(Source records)
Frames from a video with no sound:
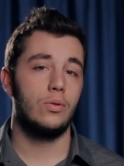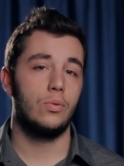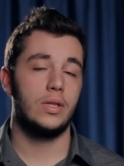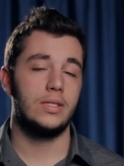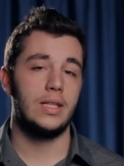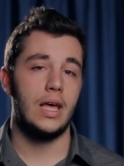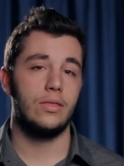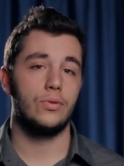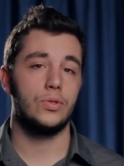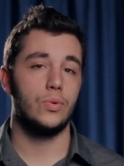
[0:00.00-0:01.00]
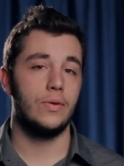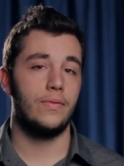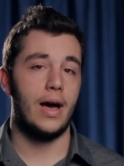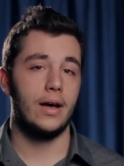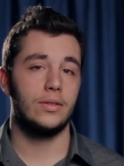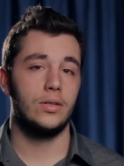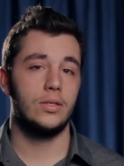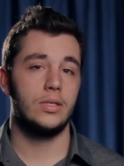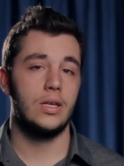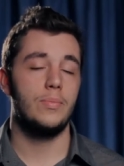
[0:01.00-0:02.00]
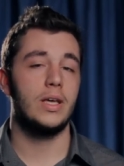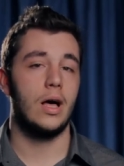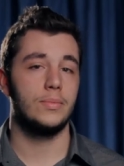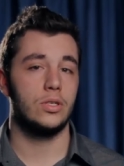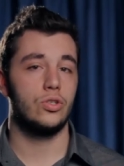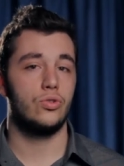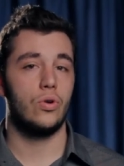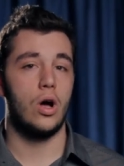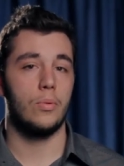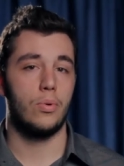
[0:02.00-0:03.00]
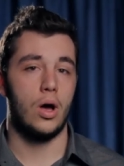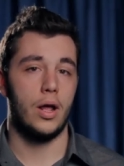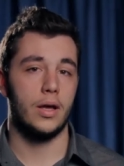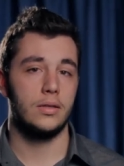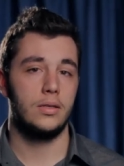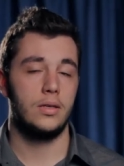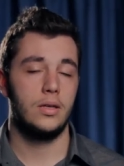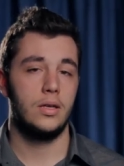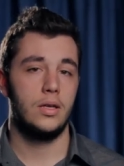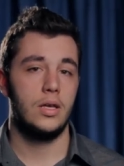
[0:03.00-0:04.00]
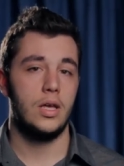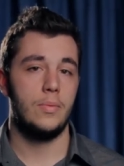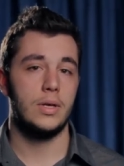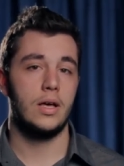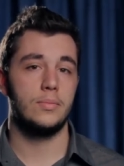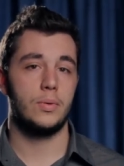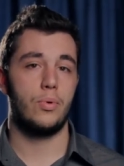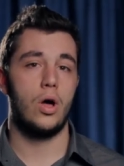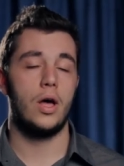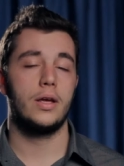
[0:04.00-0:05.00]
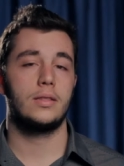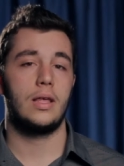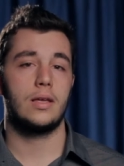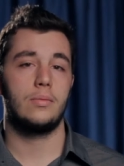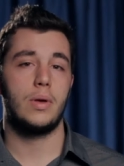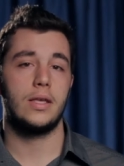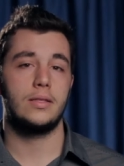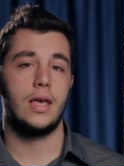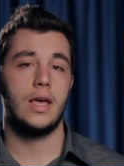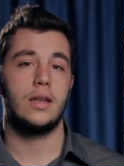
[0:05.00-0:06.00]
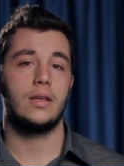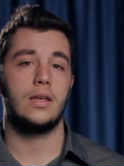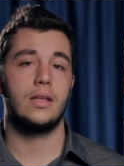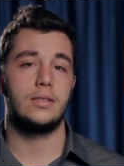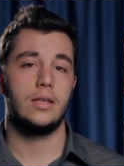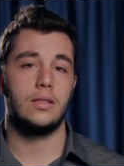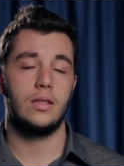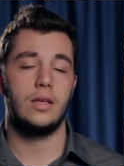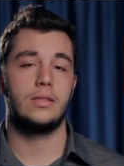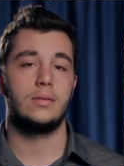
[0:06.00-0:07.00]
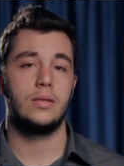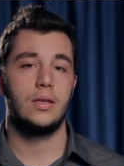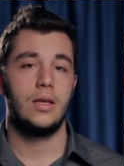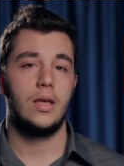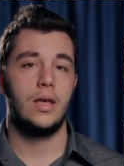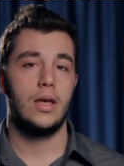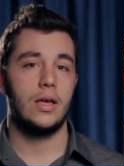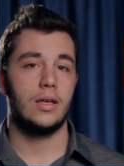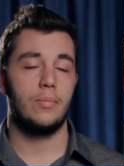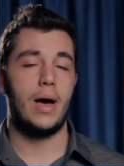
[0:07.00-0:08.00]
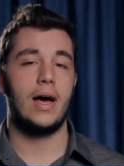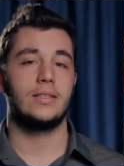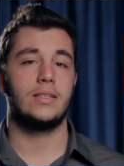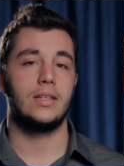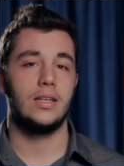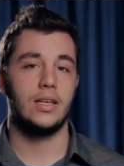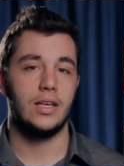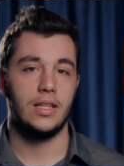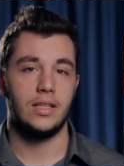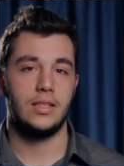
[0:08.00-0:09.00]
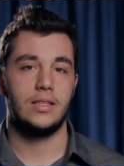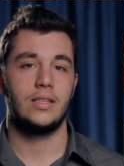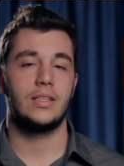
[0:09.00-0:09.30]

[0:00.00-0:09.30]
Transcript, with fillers: can withstand those three factors, it becomes a strong product. It becomes a product that can maintain its, its capacity in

Exercise directions:
Print only the lines from the one with "[0:05.00-0:06.00]" through the last line of the data above, exactly and with both ends, and please omit any pictures.

Response to this task:
[0:05.00-0:06.00]
[0:06.00-0:07.00]
[0:07.00-0:08.00]
[0:08.00-0:09.00]
[0:09.00-0:09.30]

[0:00.00-0:09.30]
Transcript, with fillers: can withstand those three factors, it becomes a strong product. It becomes a product that can maintain its, its capacity in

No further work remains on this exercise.